Could you return all of the entries word for word, minus any pictures?

# # # # #

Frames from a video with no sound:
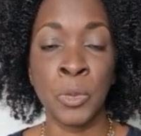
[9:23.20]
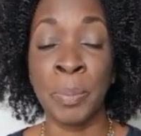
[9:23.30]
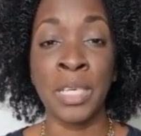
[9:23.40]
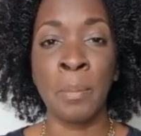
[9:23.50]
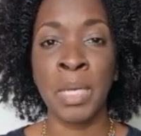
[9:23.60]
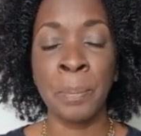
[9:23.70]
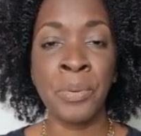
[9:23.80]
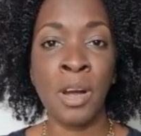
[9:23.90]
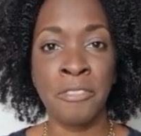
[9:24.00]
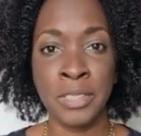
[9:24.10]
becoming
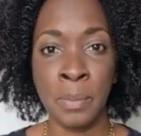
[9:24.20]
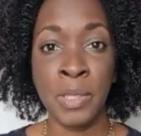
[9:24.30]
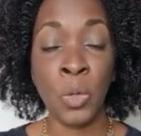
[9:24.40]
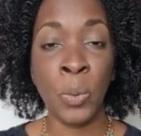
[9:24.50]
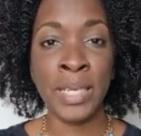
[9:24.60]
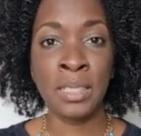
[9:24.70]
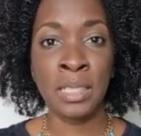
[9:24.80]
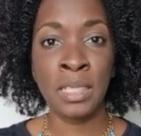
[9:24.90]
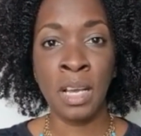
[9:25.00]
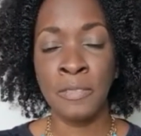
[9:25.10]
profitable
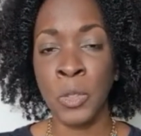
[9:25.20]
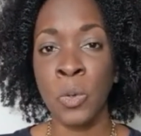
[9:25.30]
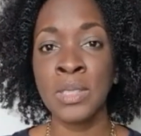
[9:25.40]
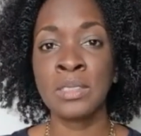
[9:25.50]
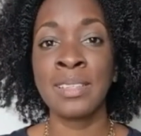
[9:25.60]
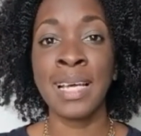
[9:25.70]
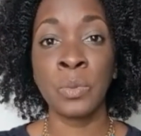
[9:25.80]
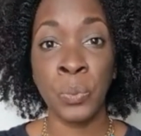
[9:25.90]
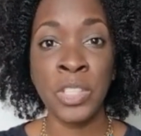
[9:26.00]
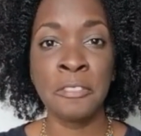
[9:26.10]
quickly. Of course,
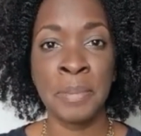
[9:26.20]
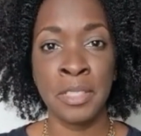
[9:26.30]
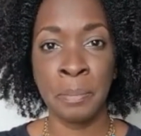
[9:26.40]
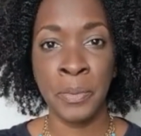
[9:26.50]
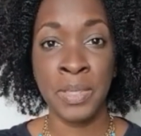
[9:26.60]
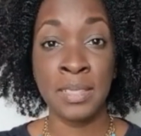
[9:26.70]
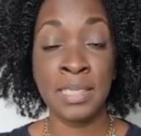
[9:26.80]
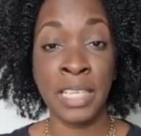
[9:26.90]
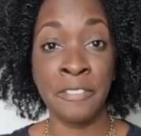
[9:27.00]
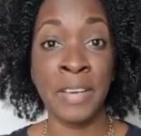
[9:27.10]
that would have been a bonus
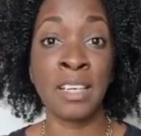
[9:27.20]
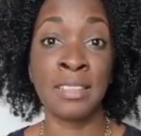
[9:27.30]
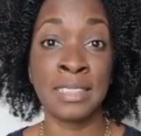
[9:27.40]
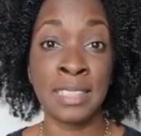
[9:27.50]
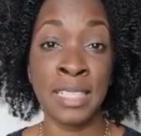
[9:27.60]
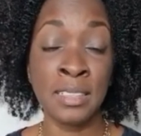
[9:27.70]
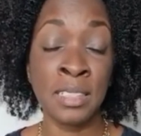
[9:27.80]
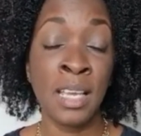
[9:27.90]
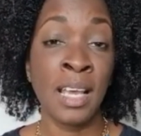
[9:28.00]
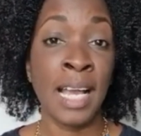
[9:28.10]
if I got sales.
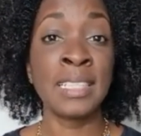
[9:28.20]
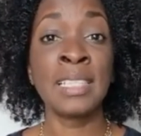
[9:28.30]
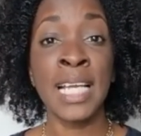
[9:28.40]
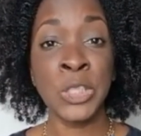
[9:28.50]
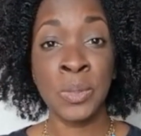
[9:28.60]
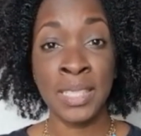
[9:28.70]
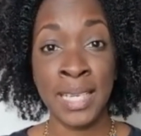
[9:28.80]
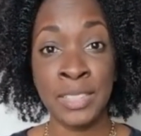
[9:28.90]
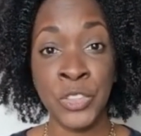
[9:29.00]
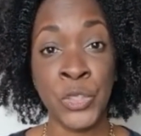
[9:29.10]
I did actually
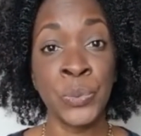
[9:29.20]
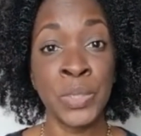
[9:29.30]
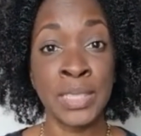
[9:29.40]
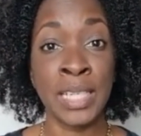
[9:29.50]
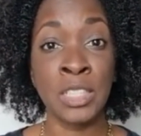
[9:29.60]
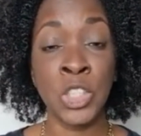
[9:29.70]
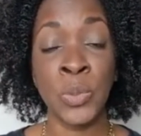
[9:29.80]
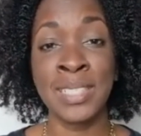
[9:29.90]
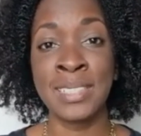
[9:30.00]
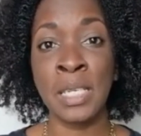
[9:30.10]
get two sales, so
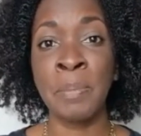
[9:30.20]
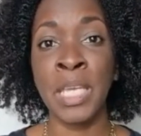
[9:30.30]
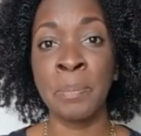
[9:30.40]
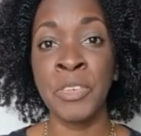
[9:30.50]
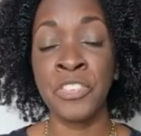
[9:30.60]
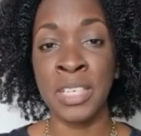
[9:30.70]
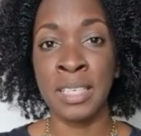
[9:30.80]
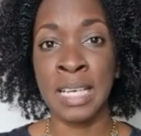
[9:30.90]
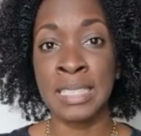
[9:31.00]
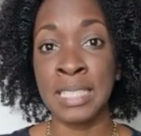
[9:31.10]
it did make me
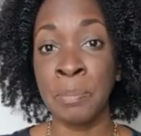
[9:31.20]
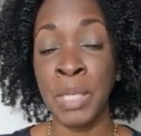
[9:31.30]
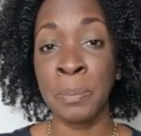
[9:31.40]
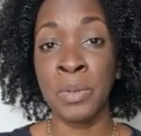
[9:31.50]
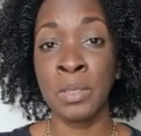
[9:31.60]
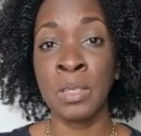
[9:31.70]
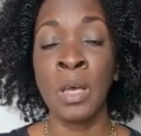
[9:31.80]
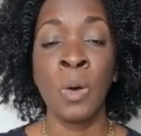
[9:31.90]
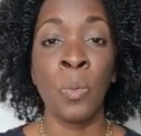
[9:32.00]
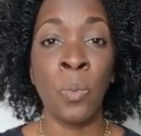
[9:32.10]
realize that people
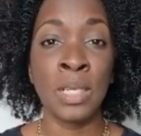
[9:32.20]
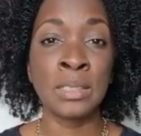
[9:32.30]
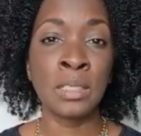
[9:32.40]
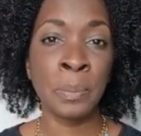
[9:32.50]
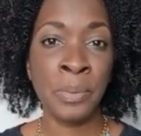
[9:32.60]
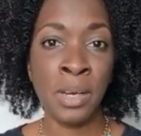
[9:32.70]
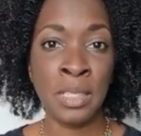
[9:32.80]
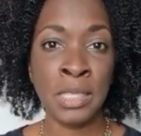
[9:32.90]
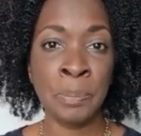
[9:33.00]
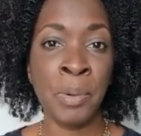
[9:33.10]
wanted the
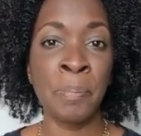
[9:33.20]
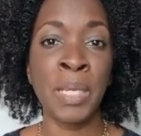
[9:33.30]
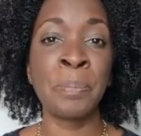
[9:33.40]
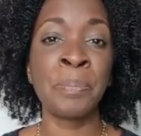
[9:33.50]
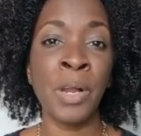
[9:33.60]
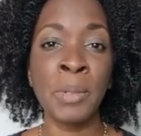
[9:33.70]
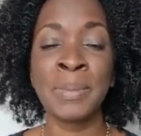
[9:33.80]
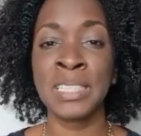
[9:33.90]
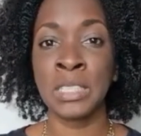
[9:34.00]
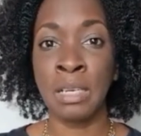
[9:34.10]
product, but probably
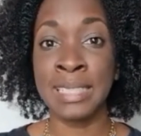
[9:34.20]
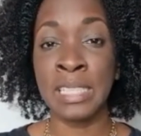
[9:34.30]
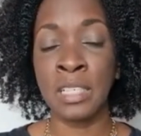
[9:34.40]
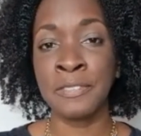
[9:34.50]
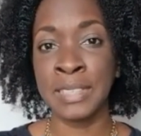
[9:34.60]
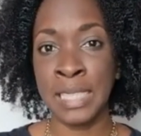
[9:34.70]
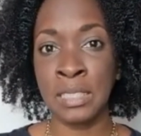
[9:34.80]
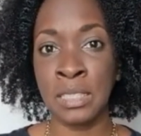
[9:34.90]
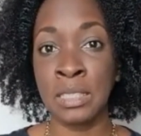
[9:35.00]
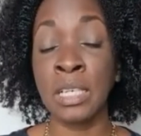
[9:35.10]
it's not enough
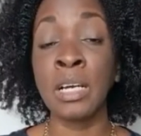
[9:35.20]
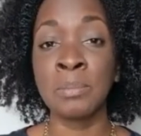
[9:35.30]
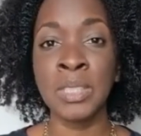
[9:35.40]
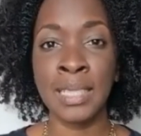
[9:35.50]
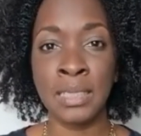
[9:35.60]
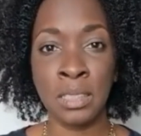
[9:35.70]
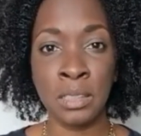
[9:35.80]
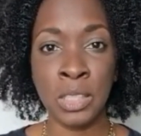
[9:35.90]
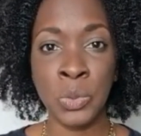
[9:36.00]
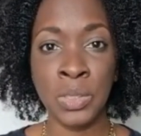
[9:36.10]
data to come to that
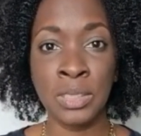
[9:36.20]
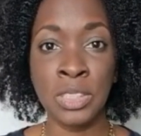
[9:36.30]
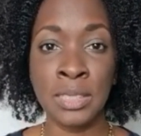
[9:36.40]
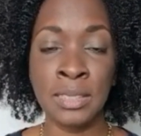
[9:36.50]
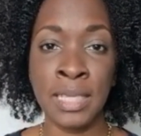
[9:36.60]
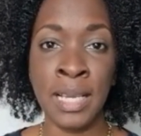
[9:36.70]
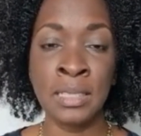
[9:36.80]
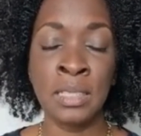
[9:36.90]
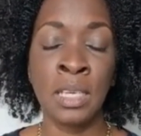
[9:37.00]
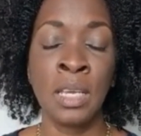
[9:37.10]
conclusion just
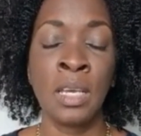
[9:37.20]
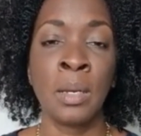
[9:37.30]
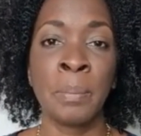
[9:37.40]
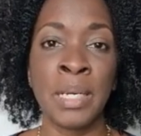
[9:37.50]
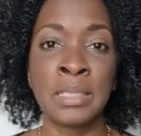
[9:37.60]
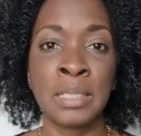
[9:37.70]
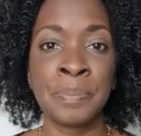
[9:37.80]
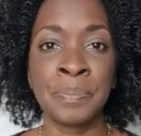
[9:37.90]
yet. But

# # # # #

◆ **Response to this task**
Frames from a video with no sound:
[9:23.20]
[9:23.30]
[9:23.40]
[9:23.50]
[9:23.60]
[9:23.70]
[9:23.80]
[9:23.90]
[9:24.00]
[9:24.10]
becoming
[9:24.20]
[9:24.30]
[9:24.40]
[9:24.50]
[9:24.60]
[9:24.70]
[9:24.80]
[9:24.90]
[9:25.00]
[9:25.10]
profitable
[9:25.20]
[9:25.30]
[9:25.40]
[9:25.50]
[9:25.60]
[9:25.70]
[9:25.80]
[9:25.90]
[9:26.00]
[9:26.10]
quickly. Of course,
[9:26.20]
[9:26.30]
[9:26.40]
[9:26.50]
[9:26.60]
[9:26.70]
[9:26.80]
[9:26.90]
[9:27.00]
[9:27.10]
that would have been a bonus
[9:27.20]
[9:27.30]
[9:27.40]
[9:27.50]
[9:27.60]
[9:27.70]
[9:27.80]
[9:27.90]
[9:28.00]
[9:28.10]
if I got sales.
[9:28.20]
[9:28.30]
[9:28.40]
[9:28.50]
[9:28.60]
[9:28.70]
[9:28.80]
[9:28.90]
[9:29.00]
[9:29.10]
I did actually
[9:29.20]
[9:29.30]
[9:29.40]
[9:29.50]
[9:29.60]
[9:29.70]
[9:29.80]
[9:29.90]
[9:30.00]
[9:30.10]
get two sales, so
[9:30.20]
[9:30.30]
[9:30.40]
[9:30.50]
[9:30.60]
[9:30.70]
[9:30.80]
[9:30.90]
[9:31.00]
[9:31.10]
it did make me
[9:31.20]
[9:31.30]
[9:31.40]
[9:31.50]
[9:31.60]
[9:31.70]
[9:31.80]
[9:31.90]
[9:32.00]
[9:32.10]
realize that people
[9:32.20]
[9:32.30]
[9:32.40]
[9:32.50]
[9:32.60]
[9:32.70]
[9:32.80]
[9:32.90]
[9:33.00]
[9:33.10]
wanted the
[9:33.20]
[9:33.30]
[9:33.40]
[9:33.50]
[9:33.60]
[9:33.70]
[9:33.80]
[9:33.90]
[9:34.00]
[9:34.10]
product, but probably
[9:34.20]
[9:34.30]
[9:34.40]
[9:34.50]
[9:34.60]
[9:34.70]
[9:34.80]
[9:34.90]
[9:35.00]
[9:35.10]
it's not enough
[9:35.20]
[9:35.30]
[9:35.40]
[9:35.50]
[9:35.60]
[9:35.70]
[9:35.80]
[9:35.90]
[9:36.00]
[9:36.10]
data to come to that
[9:36.20]
[9:36.30]
[9:36.40]
[9:36.50]
[9:36.60]
[9:36.70]
[9:36.80]
[9:36.90]
[9:37.00]
[9:37.10]
conclusion just
[9:37.20]
[9:37.30]
[9:37.40]
[9:37.50]
[9:37.60]
[9:37.70]
[9:37.80]
[9:37.90]
yet. But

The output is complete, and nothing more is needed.